# Task to carry out
Print every record exactly as it appears. Leave the pictures out.

Data excerpts: Begin

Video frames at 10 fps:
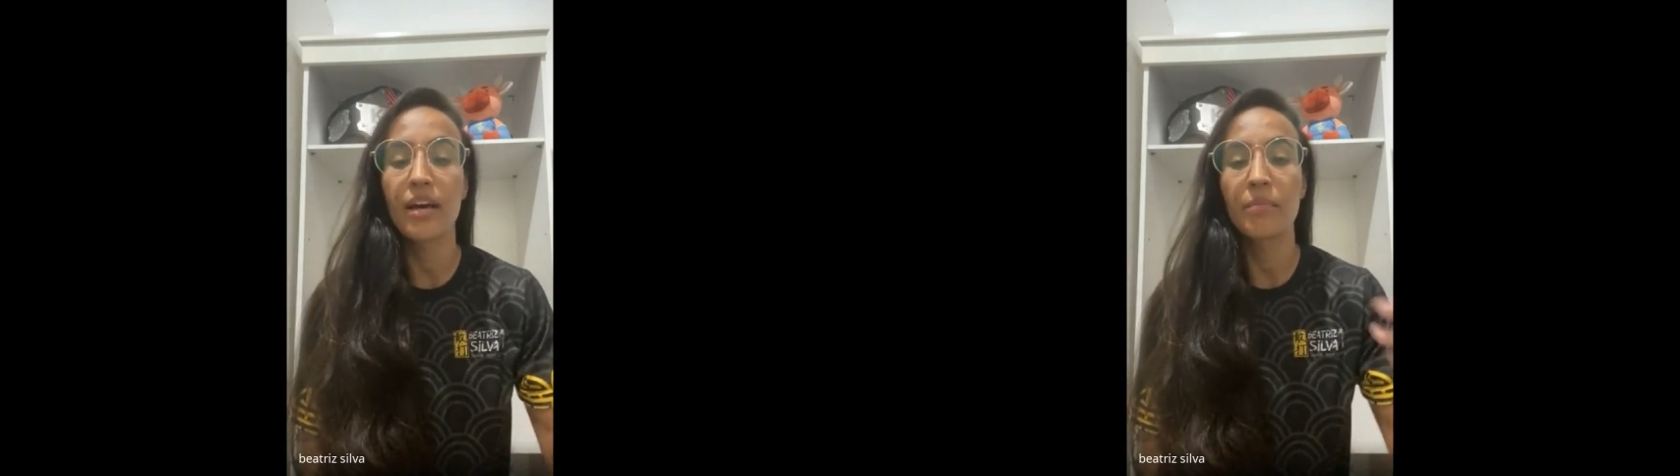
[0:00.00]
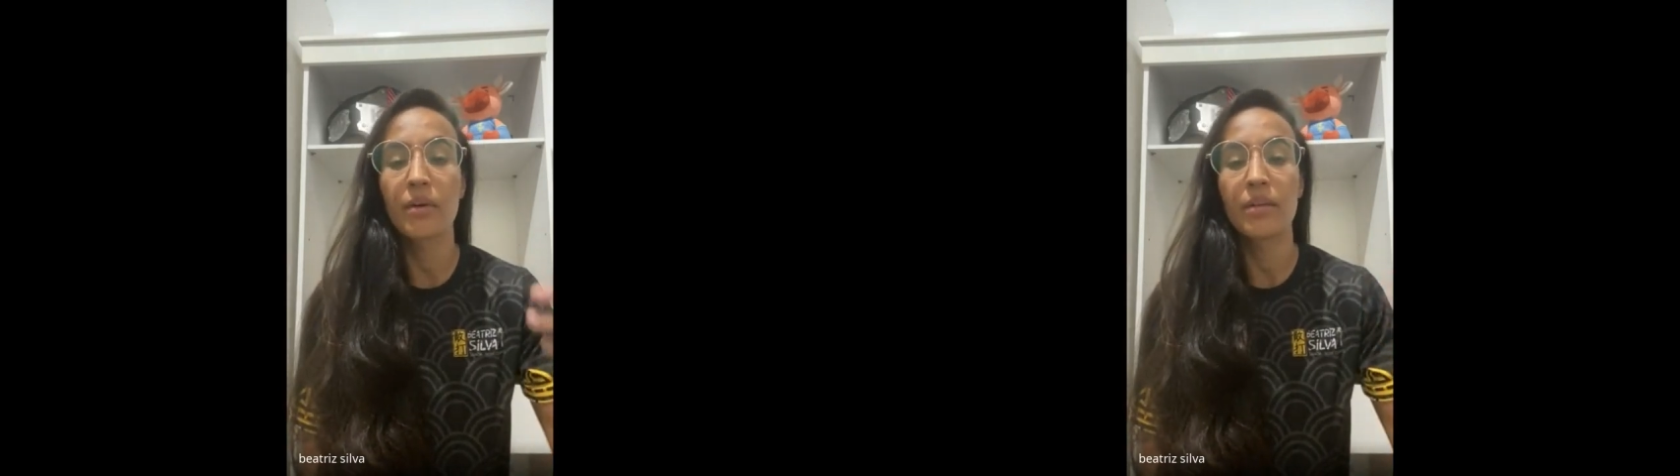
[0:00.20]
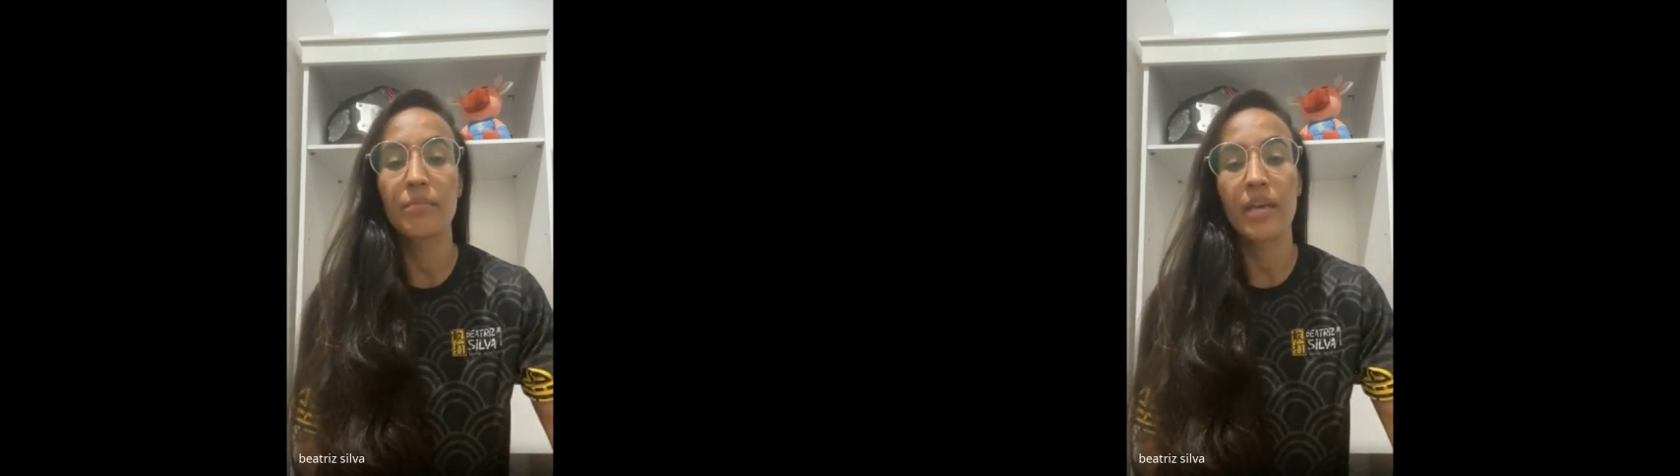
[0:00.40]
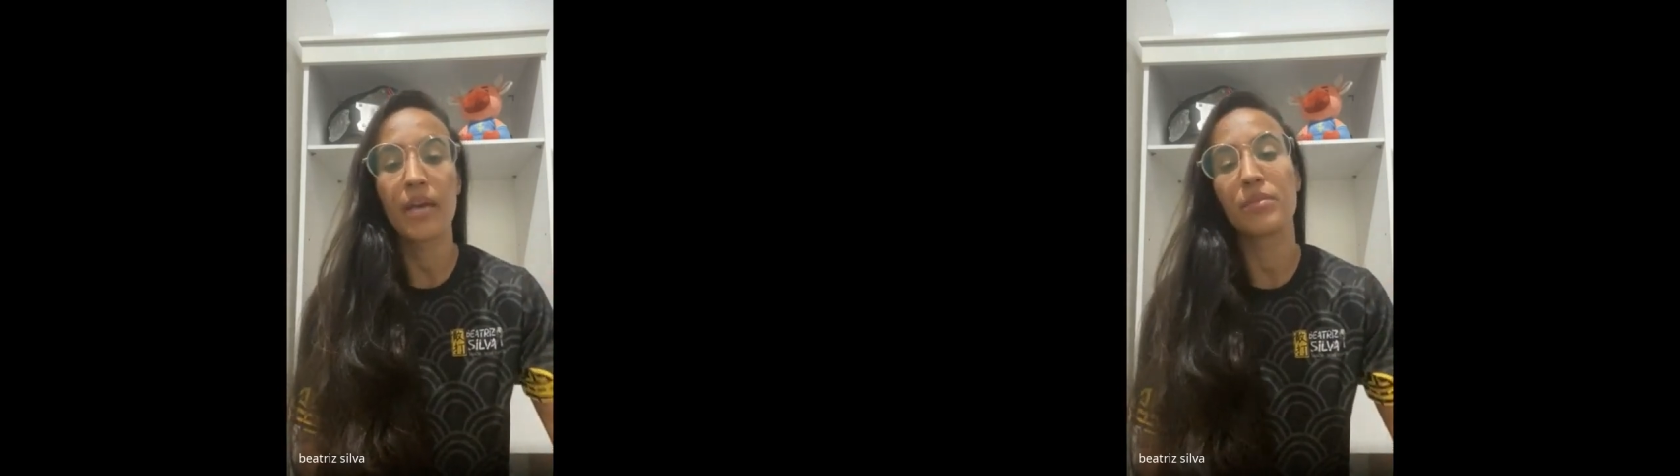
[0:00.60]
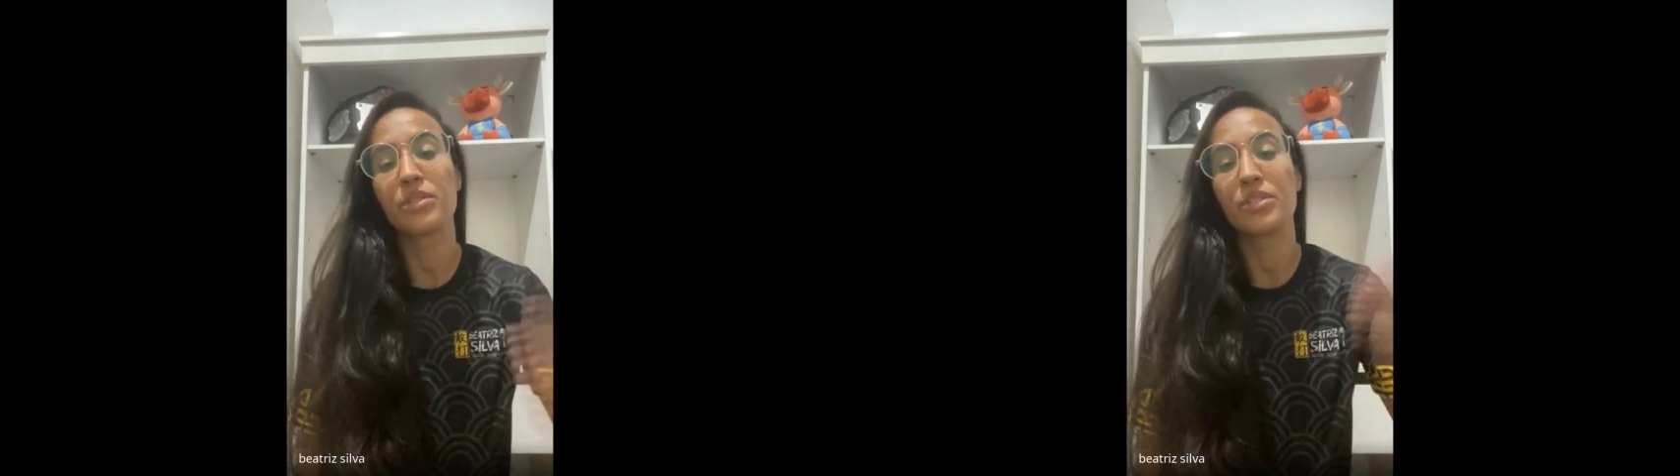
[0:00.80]
I'm gonna be
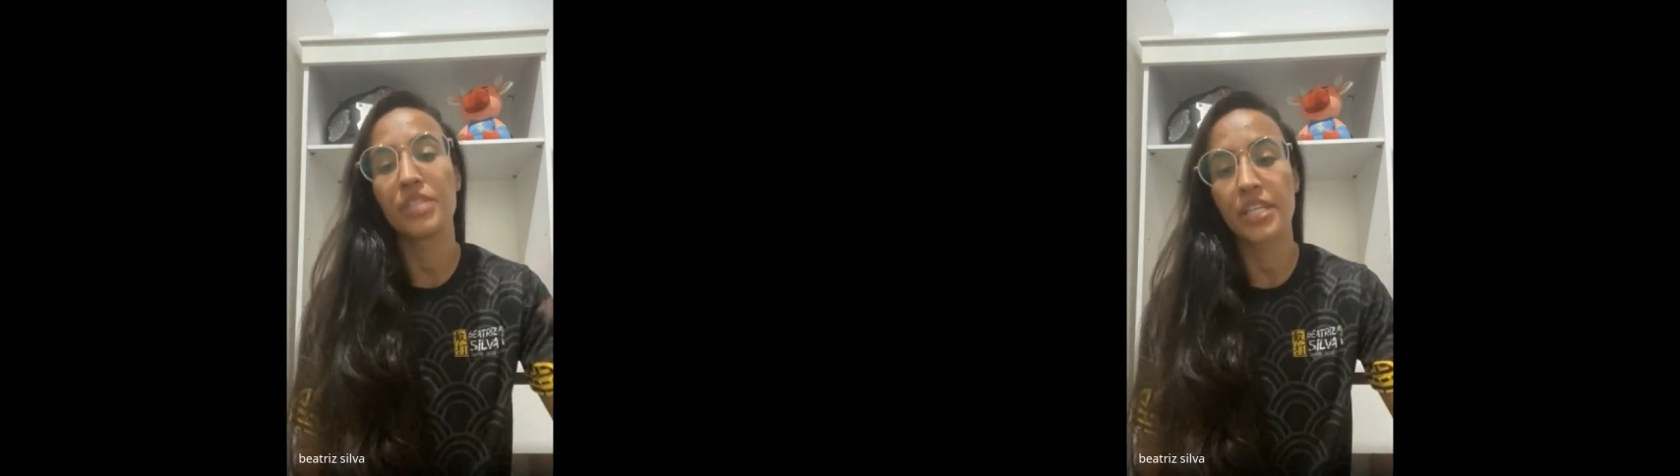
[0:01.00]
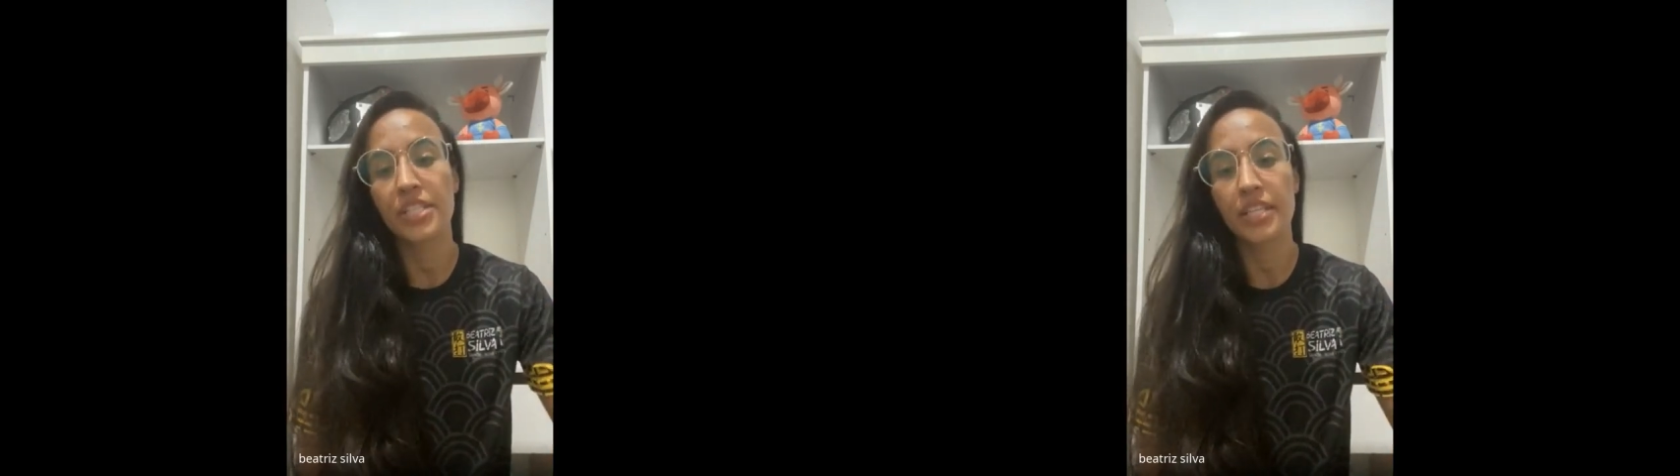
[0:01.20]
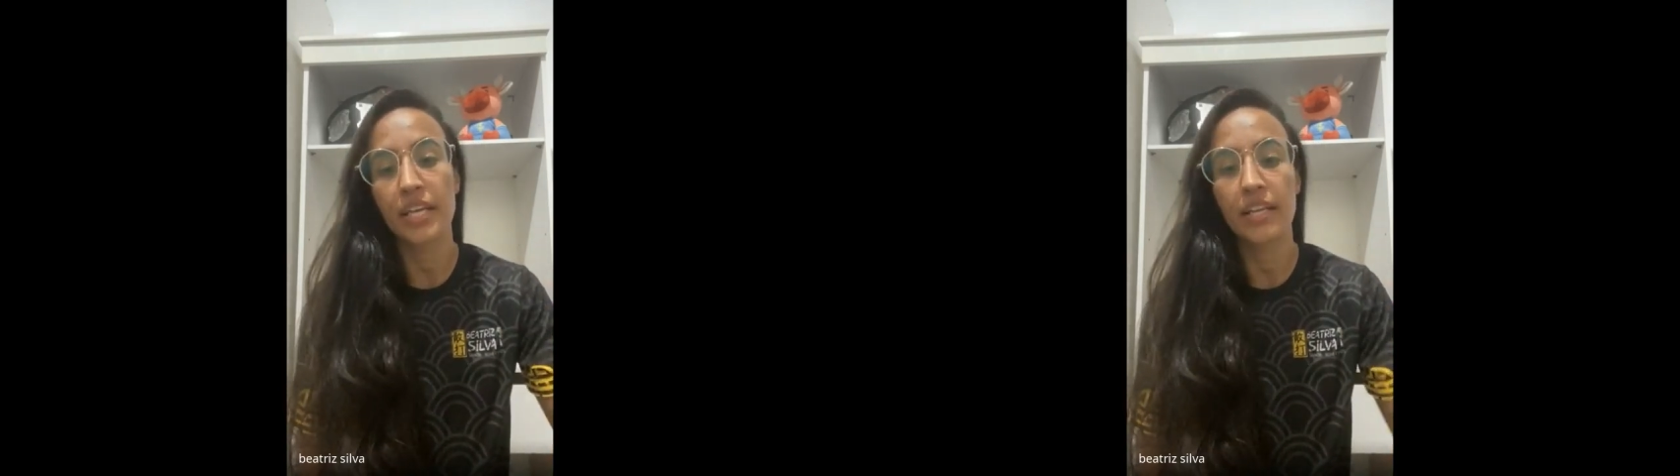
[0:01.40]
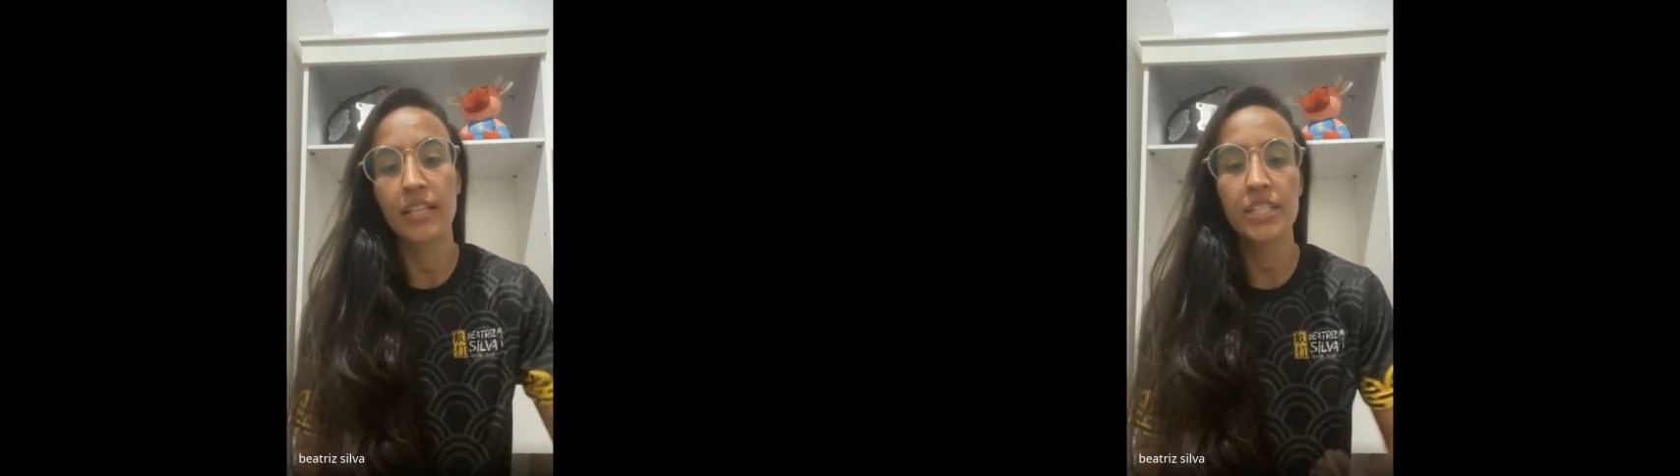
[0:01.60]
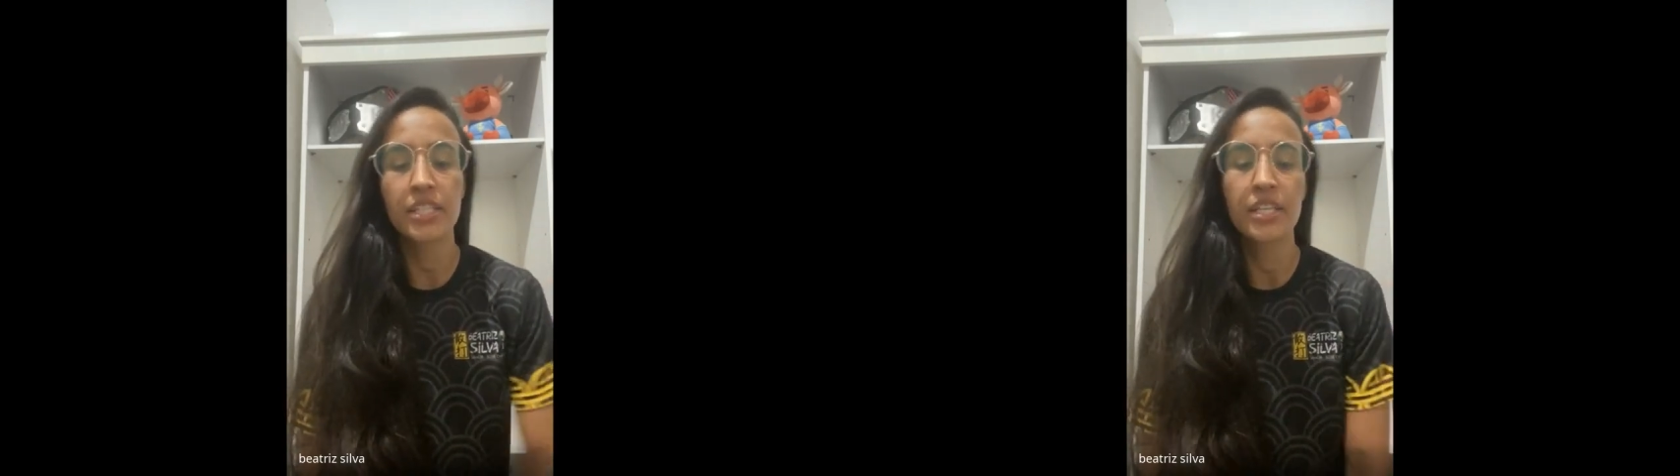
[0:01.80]
able to teach
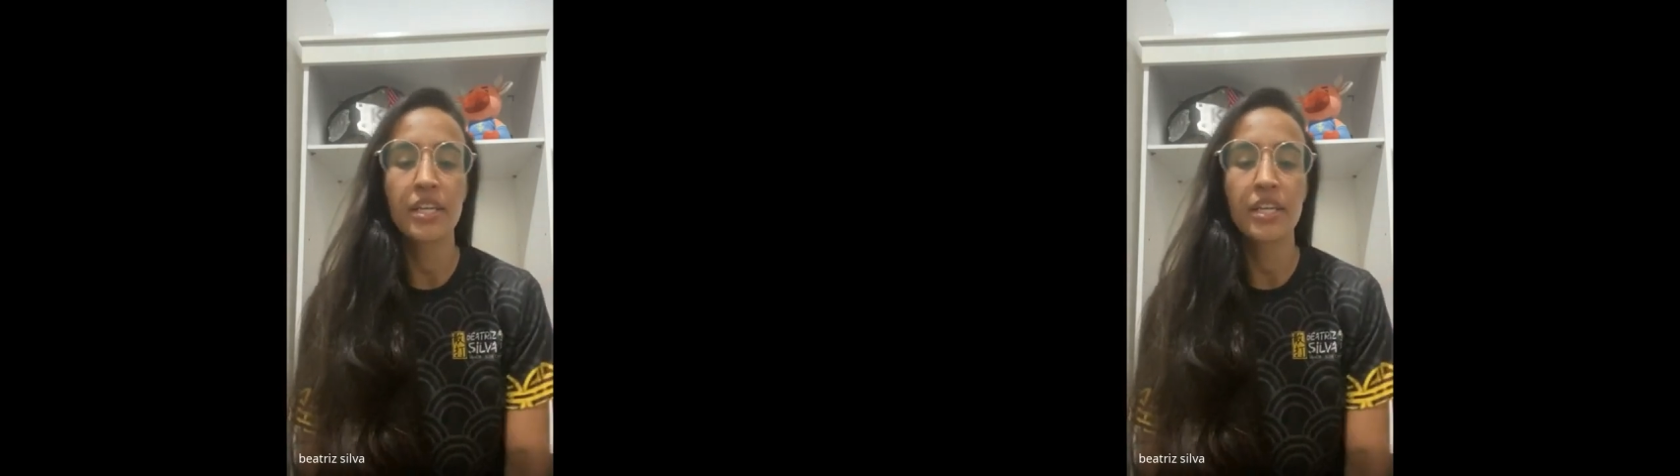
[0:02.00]
English.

Data excerpts: End

# Task output
Video frames at 10 fps:
[0:00.00]
[0:00.20]
[0:00.40]
[0:00.60]
[0:00.80]
I'm gonna be
[0:01.00]
[0:01.20]
[0:01.40]
[0:01.60]
[0:01.80]
able to teach
[0:02.00]
English.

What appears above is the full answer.